Bref, ce refus du score n'est en définitive que le reflet de notre anxiété sur le parcours. Et c'était assez évident puisqu'en fait toutes les stratégies proposées pour occulter ce chiffre se confondent avec des stratégies d'évitement bien connues en psychologie. Que ce soit le concept du "je découpe le parcours en tronçons de 3 trous" qui permet de diluer l'impact psychologique du score, car on a toutes les chance d'avoir un score situé entre -1 et +2 par rapport à sa référence, jusqu'au "je joue coup après coup sans tenir compte de ce qui s'est passé avant ni de ce qui m'attend" qui n'est à mon sens plus du golf.

Et que dit la psychologie à propos des angoisses ? Qu'elle peuvent se maitriser, qu'elles peuvent s'affronter, qu'on peut parfois les rendre inopérantes, mais pas vraiment qu'il faut les éviter ou nier leur existence. Il existe beaucoup de méthodes pour réaliser ces travaux sur soi, qui s'adaptent chacunes plus ou moins à l'individu qui les emploie. Il est donc difficile de proposer une technique ou une autre. Mais ce que je constate c'est que dans la quasi-totalité des autres sports le score est un élément essentiel du jeu, pendant son déroulement. Y compris dans les sports sans adversaire direct, comme par exemple les sports de lancer ou de cible. Parce que le score a une influence sur le déroulement du jeu.

Et en golf aussi le score a une influence réelle sur le déroulement théorique d'une partie.
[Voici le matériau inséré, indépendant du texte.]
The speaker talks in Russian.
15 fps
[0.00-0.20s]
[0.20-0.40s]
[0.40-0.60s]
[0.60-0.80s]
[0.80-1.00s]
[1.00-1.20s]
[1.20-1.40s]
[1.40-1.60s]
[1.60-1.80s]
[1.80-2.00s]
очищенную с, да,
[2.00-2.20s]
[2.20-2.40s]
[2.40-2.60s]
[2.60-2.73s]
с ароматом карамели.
Quand on a fait une partie médiocre et qu'arrivé au départ du 18 il ne manque qu'un point pour sauver la ZT, il n'est pas très intelligent de prendre tous les risques pour chercher l'eagle qui de toutes façons ne nous apportera pas suffisamment de points pour dépasser la ZT. A l'inverse, s'il faut 3 points pour s'assurer d'une performance, on a tout intérêt à attaquer autant qu'on peut pour chercher le birdie, le bogey comme le triple seront sans conséquences.
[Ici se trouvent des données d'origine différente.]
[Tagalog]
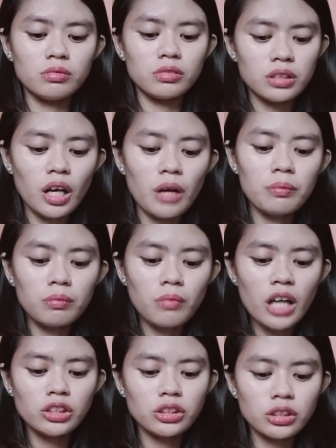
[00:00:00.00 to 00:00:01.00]
some
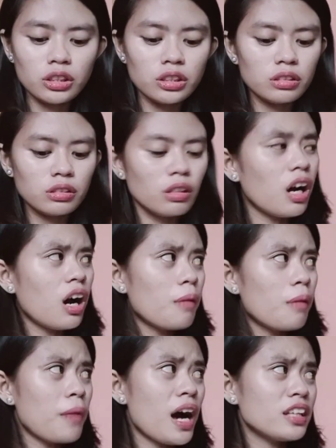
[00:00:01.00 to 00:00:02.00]
bashers
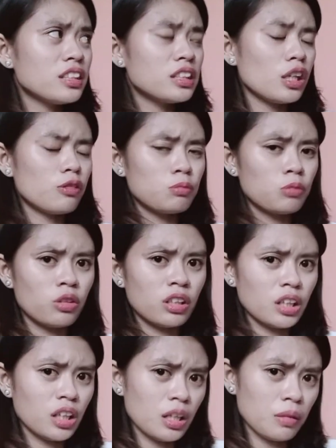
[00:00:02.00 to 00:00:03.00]
past if
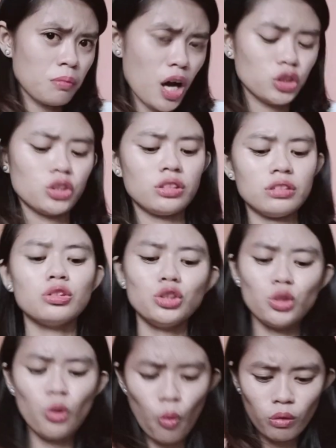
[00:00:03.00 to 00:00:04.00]
maragdagan bashers.
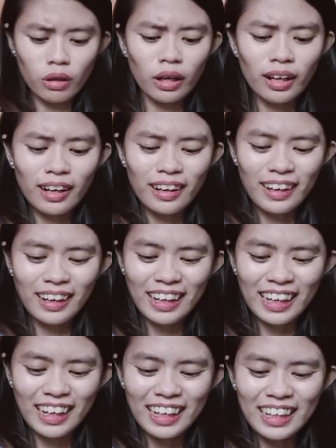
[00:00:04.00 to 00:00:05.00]
Joke.
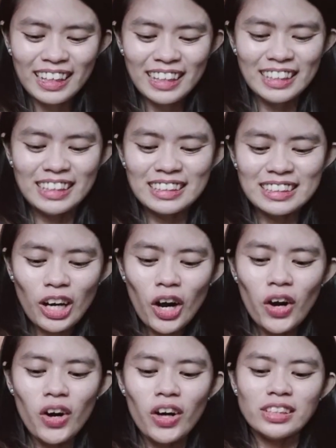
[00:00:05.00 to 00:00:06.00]
So,
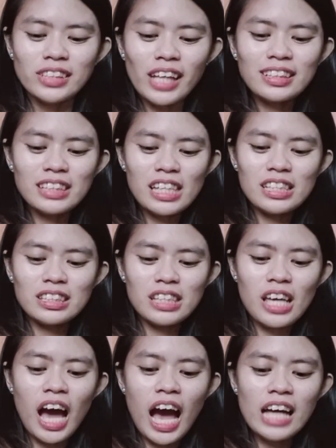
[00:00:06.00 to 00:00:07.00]
next is si
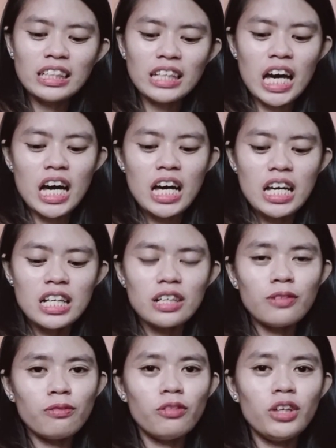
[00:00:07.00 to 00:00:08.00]
Hannah,
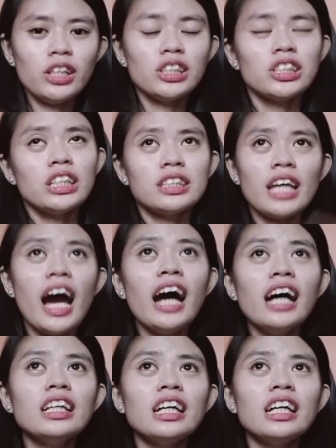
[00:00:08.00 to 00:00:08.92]
which, si Hannah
Je pense donc qu'il faut apprendre à vivre avec le score pendant la partie de golf, sans le craindre, et l'utiliser. Nous avons assez peu d'aides dans ce jeu pour ne pas refuser celles qui se présentent, même si elles sont cachent.
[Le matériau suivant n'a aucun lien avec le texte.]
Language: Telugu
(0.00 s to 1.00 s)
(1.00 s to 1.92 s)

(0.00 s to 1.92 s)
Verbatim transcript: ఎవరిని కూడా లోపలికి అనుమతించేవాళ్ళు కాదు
PS: dimanche dernier j'ai joué un petit scramble caritatif avec 3 partenaires de hasard. J'étais l'index le plus bas. Ça a été long et un peu déprimant. Seulement deux fois en position de birdie (qui ne sont pas rentrés), 5 GIR seulement, 4 bogeys. Mon drive n'était pas au mieux de sa forme alors que j'étais le plus long, mes partenaires souffraient d'un jeu de fer approximatif, seul un putting correct nous a sauvé d'un naufrage collectif. Vu que l'association était la SNSM, c'était une bonne chose.